Repeat the lines from the one containing "[00:01:11.27 to 00:01:12.27]" through the last line of the data, exactly, pictures omitted.

---

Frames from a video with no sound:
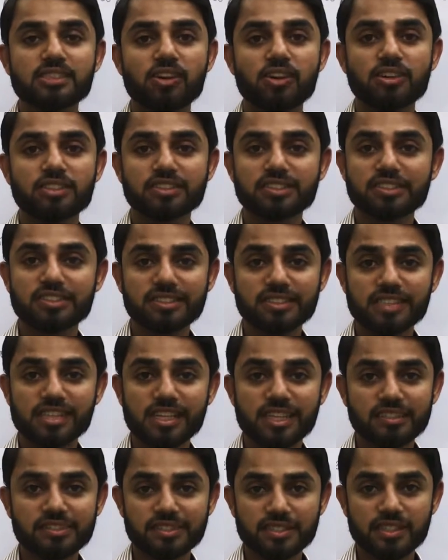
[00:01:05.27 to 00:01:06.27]
or
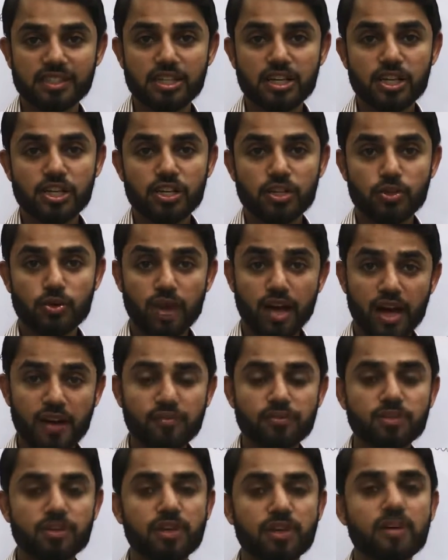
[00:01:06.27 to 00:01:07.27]
GCSE, you
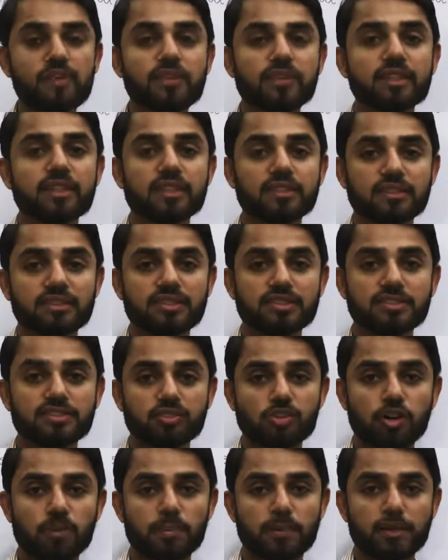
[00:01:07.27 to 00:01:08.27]
have to cover this
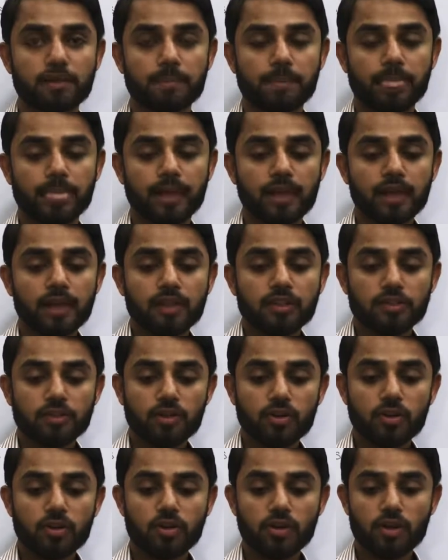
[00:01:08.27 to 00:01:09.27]
topic.
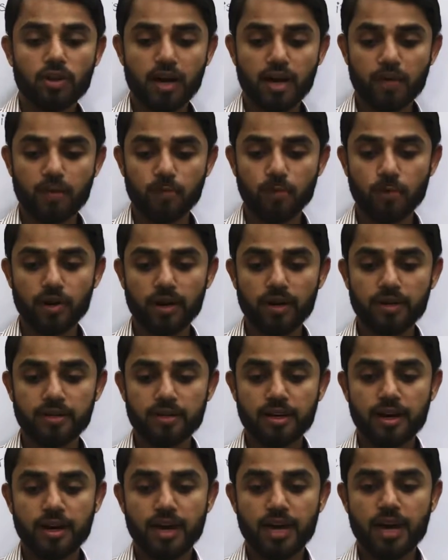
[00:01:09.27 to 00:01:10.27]
So
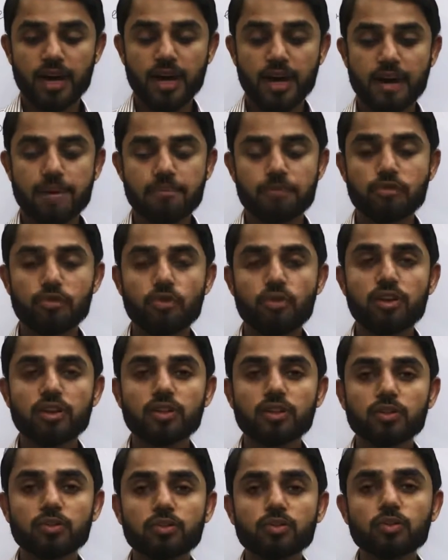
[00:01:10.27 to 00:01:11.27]
what I'm
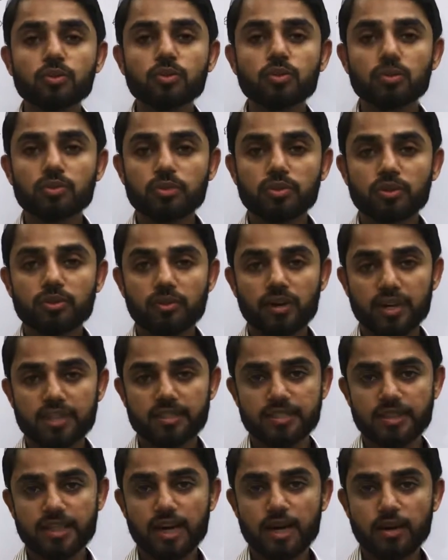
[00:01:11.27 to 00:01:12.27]
going to do right
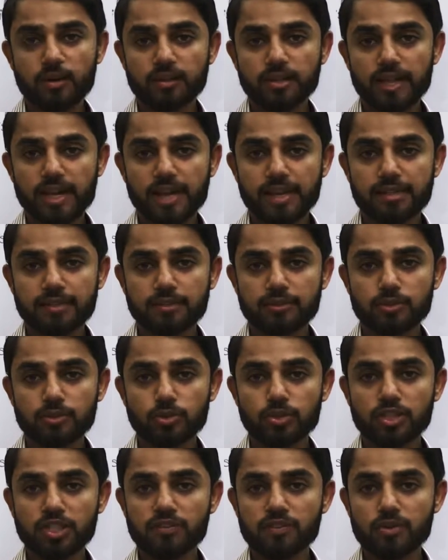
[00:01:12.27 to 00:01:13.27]
now, that to
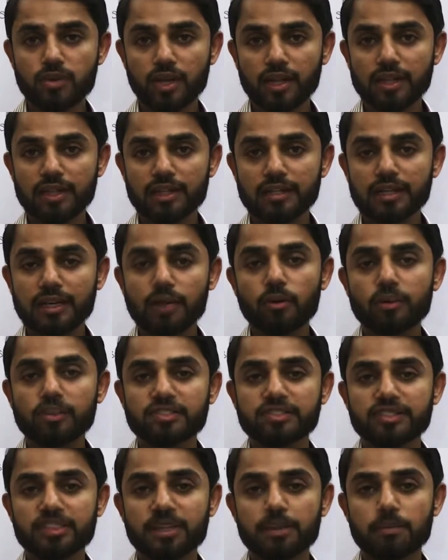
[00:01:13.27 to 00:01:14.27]
give you a little
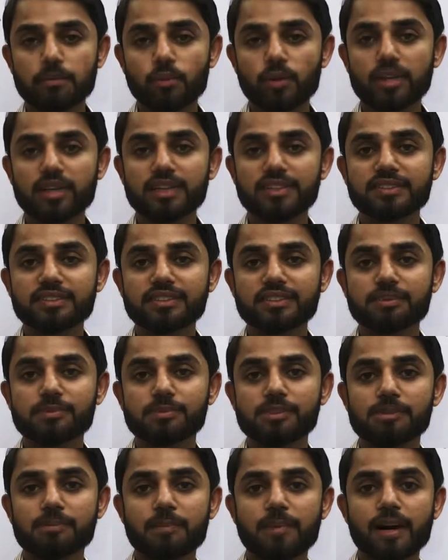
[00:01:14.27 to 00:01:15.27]
concept, what does it
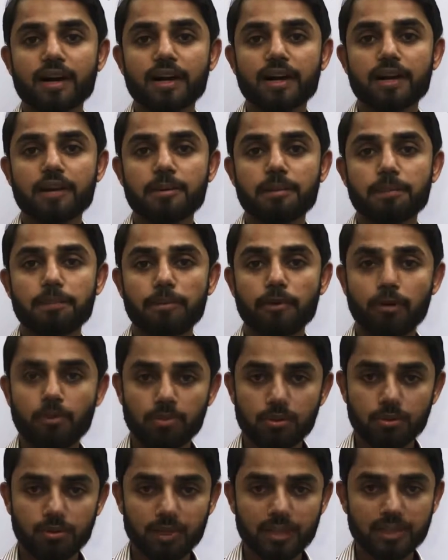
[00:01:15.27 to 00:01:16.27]
mean by
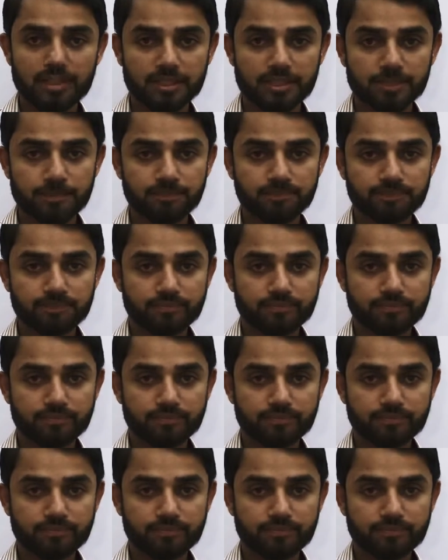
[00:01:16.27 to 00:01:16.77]
probability.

---

Your response ->
[00:01:11.27 to 00:01:12.27]
going to do right
[00:01:12.27 to 00:01:13.27]
now, that to
[00:01:13.27 to 00:01:14.27]
give you a little
[00:01:14.27 to 00:01:15.27]
concept, what does it
[00:01:15.27 to 00:01:16.27]
mean by
[00:01:16.27 to 00:01:16.77]
probability.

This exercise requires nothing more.